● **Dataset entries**
· · · · · · ·

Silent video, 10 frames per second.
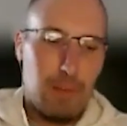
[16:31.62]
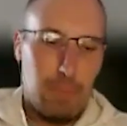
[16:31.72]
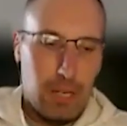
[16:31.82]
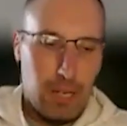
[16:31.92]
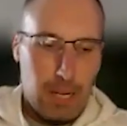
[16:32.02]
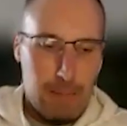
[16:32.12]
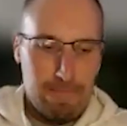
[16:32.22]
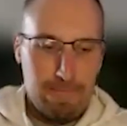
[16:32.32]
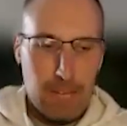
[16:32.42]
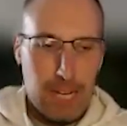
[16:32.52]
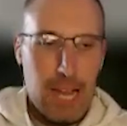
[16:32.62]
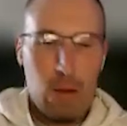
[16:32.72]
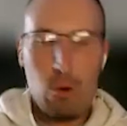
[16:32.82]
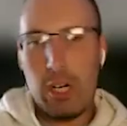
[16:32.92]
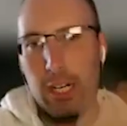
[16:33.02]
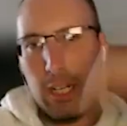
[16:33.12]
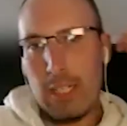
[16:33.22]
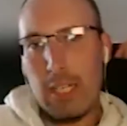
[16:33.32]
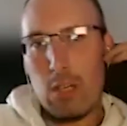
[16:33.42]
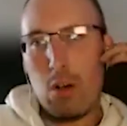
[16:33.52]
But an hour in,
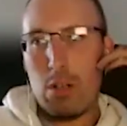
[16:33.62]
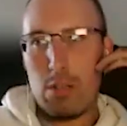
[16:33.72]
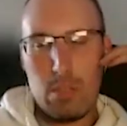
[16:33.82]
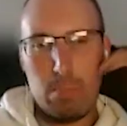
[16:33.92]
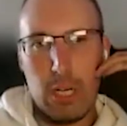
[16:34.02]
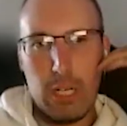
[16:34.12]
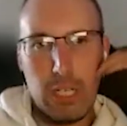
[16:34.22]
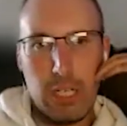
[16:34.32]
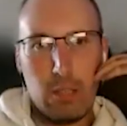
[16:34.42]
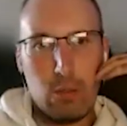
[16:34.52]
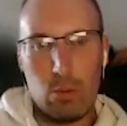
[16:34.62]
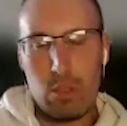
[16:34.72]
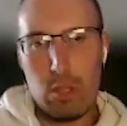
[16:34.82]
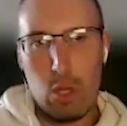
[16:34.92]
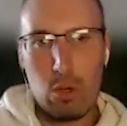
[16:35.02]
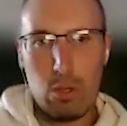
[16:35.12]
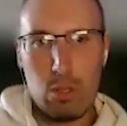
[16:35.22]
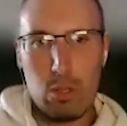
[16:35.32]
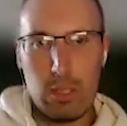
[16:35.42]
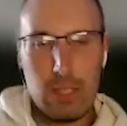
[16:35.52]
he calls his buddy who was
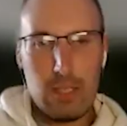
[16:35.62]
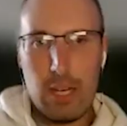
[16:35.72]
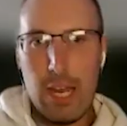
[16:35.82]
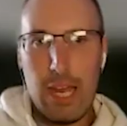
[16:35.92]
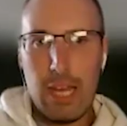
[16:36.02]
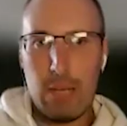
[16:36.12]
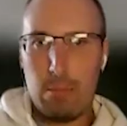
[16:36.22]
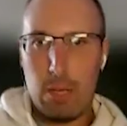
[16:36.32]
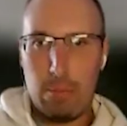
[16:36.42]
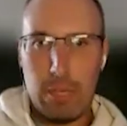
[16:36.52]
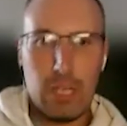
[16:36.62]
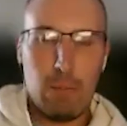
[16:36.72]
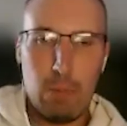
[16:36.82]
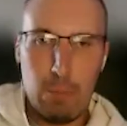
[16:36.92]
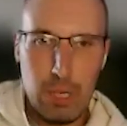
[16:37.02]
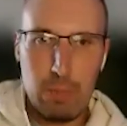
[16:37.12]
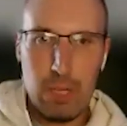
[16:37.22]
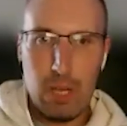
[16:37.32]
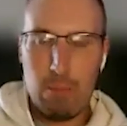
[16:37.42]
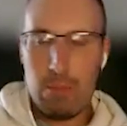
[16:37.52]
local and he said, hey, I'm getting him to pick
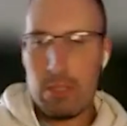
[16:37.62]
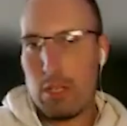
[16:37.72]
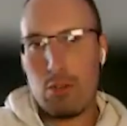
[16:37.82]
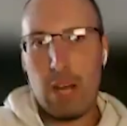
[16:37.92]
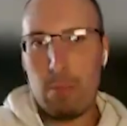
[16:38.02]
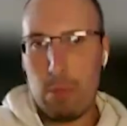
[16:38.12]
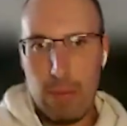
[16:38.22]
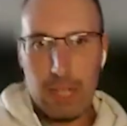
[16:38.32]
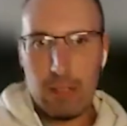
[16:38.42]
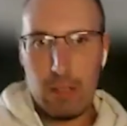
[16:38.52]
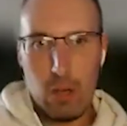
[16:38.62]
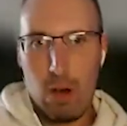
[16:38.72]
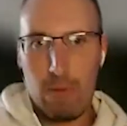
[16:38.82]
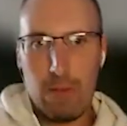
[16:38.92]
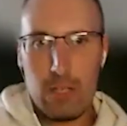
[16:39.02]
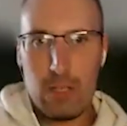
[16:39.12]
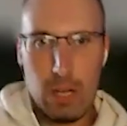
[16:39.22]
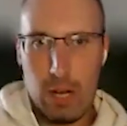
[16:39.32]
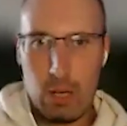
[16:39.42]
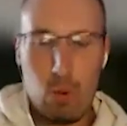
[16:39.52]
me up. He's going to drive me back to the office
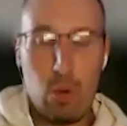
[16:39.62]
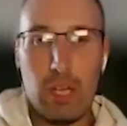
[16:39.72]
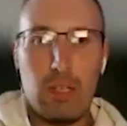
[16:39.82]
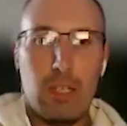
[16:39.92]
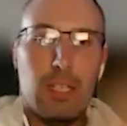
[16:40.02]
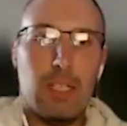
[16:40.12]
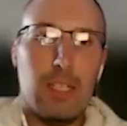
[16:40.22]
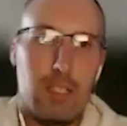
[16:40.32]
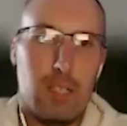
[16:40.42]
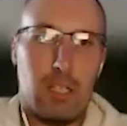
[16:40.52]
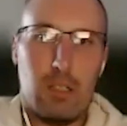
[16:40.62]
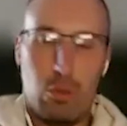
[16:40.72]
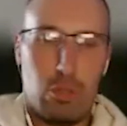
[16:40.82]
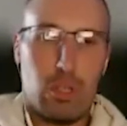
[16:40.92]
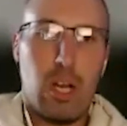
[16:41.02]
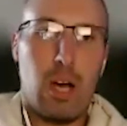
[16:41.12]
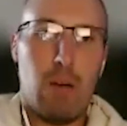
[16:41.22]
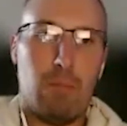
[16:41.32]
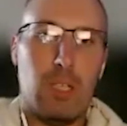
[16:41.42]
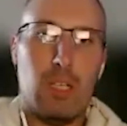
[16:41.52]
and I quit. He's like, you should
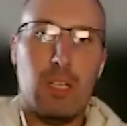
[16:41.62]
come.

· · · · · · ·

The copy you produce must hold all the records above exactly and none of their pictures.

● **ANSWER SPACE**
Silent video, 10 frames per second.
[16:31.62]
[16:31.72]
[16:31.82]
[16:31.92]
[16:32.02]
[16:32.12]
[16:32.22]
[16:32.32]
[16:32.42]
[16:32.52]
[16:32.62]
[16:32.72]
[16:32.82]
[16:32.92]
[16:33.02]
[16:33.12]
[16:33.22]
[16:33.32]
[16:33.42]
[16:33.52]
But an hour in,
[16:33.62]
[16:33.72]
[16:33.82]
[16:33.92]
[16:34.02]
[16:34.12]
[16:34.22]
[16:34.32]
[16:34.42]
[16:34.52]
[16:34.62]
[16:34.72]
[16:34.82]
[16:34.92]
[16:35.02]
[16:35.12]
[16:35.22]
[16:35.32]
[16:35.42]
[16:35.52]
he calls his buddy who was
[16:35.62]
[16:35.72]
[16:35.82]
[16:35.92]
[16:36.02]
[16:36.12]
[16:36.22]
[16:36.32]
[16:36.42]
[16:36.52]
[16:36.62]
[16:36.72]
[16:36.82]
[16:36.92]
[16:37.02]
[16:37.12]
[16:37.22]
[16:37.32]
[16:37.42]
[16:37.52]
local and he said, hey, I'm getting him to pick
[16:37.62]
[16:37.72]
[16:37.82]
[16:37.92]
[16:38.02]
[16:38.12]
[16:38.22]
[16:38.32]
[16:38.42]
[16:38.52]
[16:38.62]
[16:38.72]
[16:38.82]
[16:38.92]
[16:39.02]
[16:39.12]
[16:39.22]
[16:39.32]
[16:39.42]
[16:39.52]
me up. He's going to drive me back to the office
[16:39.62]
[16:39.72]
[16:39.82]
[16:39.92]
[16:40.02]
[16:40.12]
[16:40.22]
[16:40.32]
[16:40.42]
[16:40.52]
[16:40.62]
[16:40.72]
[16:40.82]
[16:40.92]
[16:41.02]
[16:41.12]
[16:41.22]
[16:41.32]
[16:41.42]
[16:41.52]
and I quit. He's like, you should
[16:41.62]
come.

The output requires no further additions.